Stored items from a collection

○ ○ ○ ○ ○

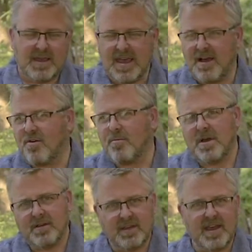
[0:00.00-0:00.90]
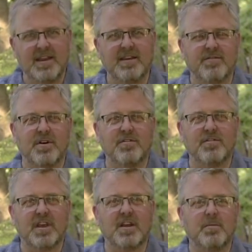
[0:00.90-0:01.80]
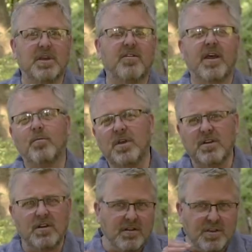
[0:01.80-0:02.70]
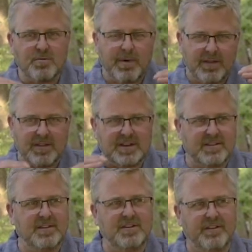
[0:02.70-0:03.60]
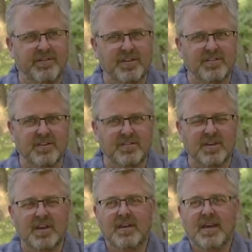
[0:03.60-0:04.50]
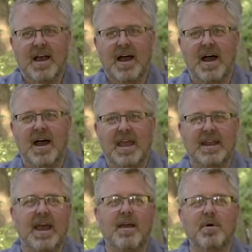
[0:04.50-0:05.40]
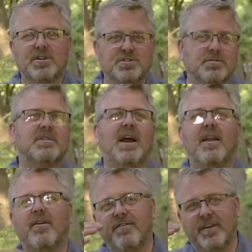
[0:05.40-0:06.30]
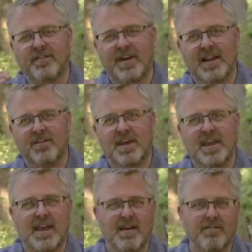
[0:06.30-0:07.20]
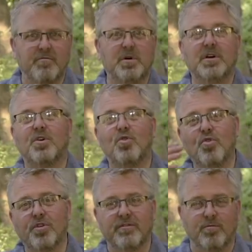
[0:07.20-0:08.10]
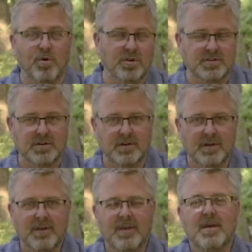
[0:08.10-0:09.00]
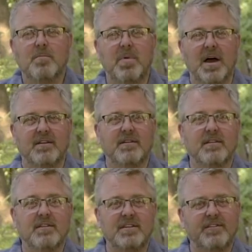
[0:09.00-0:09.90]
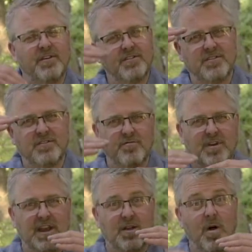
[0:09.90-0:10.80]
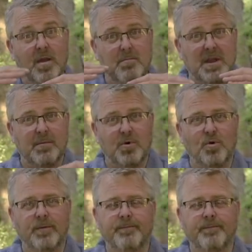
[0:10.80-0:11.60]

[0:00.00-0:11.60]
elm, any of those, they're going to be great. We could argue about the differences in how much calorific value they have per cord of wood, but the differences are really quite minimal.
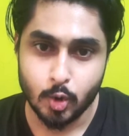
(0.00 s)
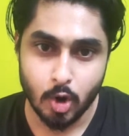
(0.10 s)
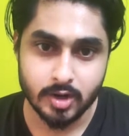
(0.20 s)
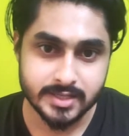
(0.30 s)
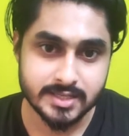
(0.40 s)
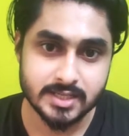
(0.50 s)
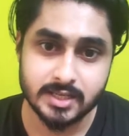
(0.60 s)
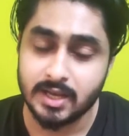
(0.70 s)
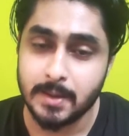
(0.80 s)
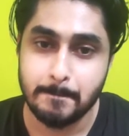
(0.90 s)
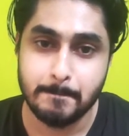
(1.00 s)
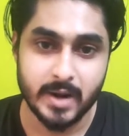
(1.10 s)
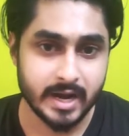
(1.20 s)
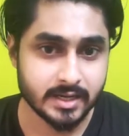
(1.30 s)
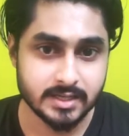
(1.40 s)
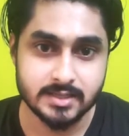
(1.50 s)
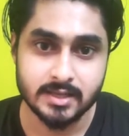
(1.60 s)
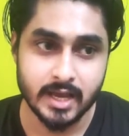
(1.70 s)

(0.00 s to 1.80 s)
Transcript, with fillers: Quant section, practice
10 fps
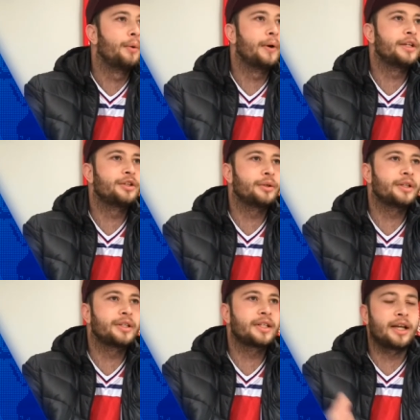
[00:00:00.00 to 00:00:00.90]
which you
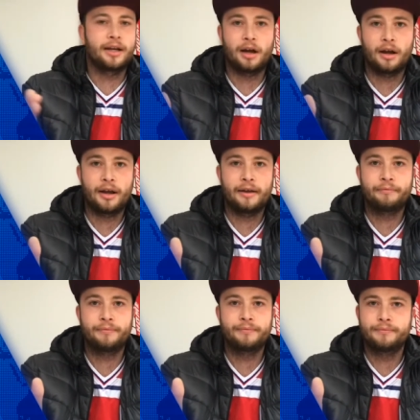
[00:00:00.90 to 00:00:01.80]
could see that if
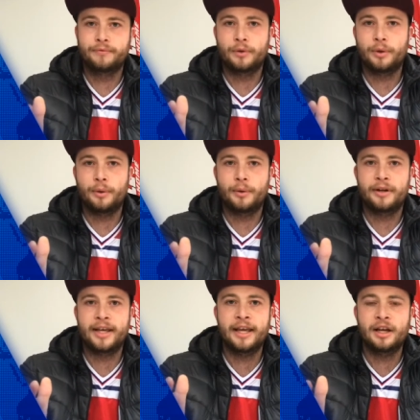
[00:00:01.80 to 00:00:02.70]
you
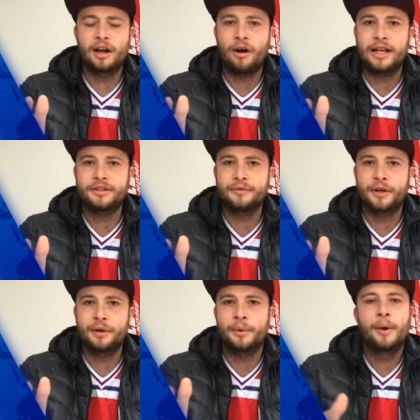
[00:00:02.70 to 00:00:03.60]
had the eagle eyed of
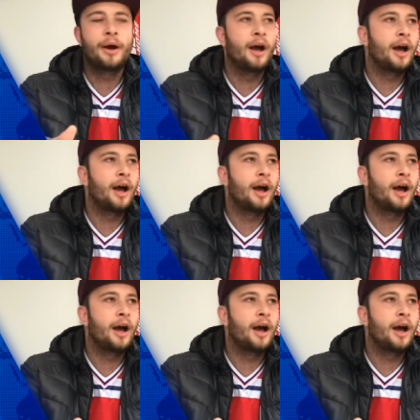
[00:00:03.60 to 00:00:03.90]
you,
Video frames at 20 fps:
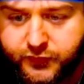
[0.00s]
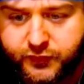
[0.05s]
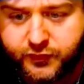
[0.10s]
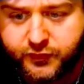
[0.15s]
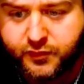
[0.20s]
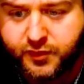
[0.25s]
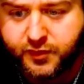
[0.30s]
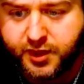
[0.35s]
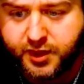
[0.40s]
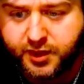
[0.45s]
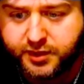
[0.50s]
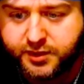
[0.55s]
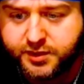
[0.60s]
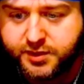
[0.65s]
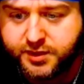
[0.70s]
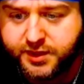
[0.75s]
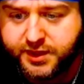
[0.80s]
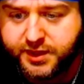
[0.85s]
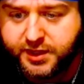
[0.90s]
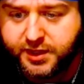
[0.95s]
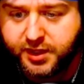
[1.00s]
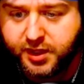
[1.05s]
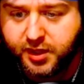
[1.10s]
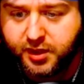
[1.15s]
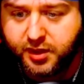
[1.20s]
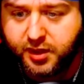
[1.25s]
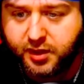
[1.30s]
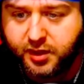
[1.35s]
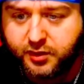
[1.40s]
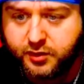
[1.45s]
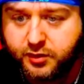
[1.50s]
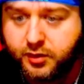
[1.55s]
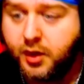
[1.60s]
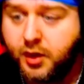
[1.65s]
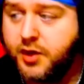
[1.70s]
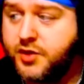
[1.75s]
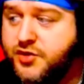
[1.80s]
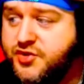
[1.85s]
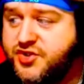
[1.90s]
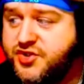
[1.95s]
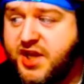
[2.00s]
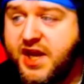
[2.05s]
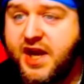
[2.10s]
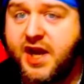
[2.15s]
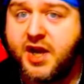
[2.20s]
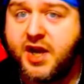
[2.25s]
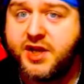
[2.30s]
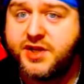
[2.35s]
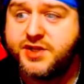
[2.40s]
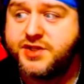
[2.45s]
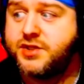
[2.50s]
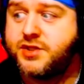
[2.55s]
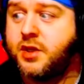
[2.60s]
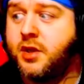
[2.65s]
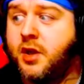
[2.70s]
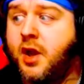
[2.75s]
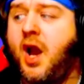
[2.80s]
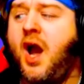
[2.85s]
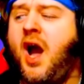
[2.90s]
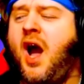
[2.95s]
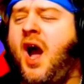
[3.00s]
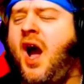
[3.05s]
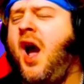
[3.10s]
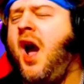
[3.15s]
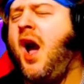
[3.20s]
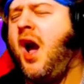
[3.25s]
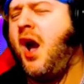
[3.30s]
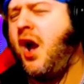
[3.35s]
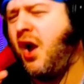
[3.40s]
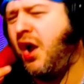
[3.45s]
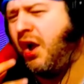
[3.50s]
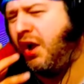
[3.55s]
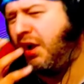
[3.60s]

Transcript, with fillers: What? Clean it all up? Are you serious? Ah!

○ ○ ○ ○ ○

**Exercise prompt**. Only the line with "[0:10.80-0:11.60]" and those preceding it, back to the first line of the entries, should be repeated exactly, without pictures.

**Finished exercise**.
[0:00.00-0:00.90]
[0:00.90-0:01.80]
[0:01.80-0:02.70]
[0:02.70-0:03.60]
[0:03.60-0:04.50]
[0:04.50-0:05.40]
[0:05.40-0:06.30]
[0:06.30-0:07.20]
[0:07.20-0:08.10]
[0:08.10-0:09.00]
[0:09.00-0:09.90]
[0:09.90-0:10.80]
[0:10.80-0:11.60]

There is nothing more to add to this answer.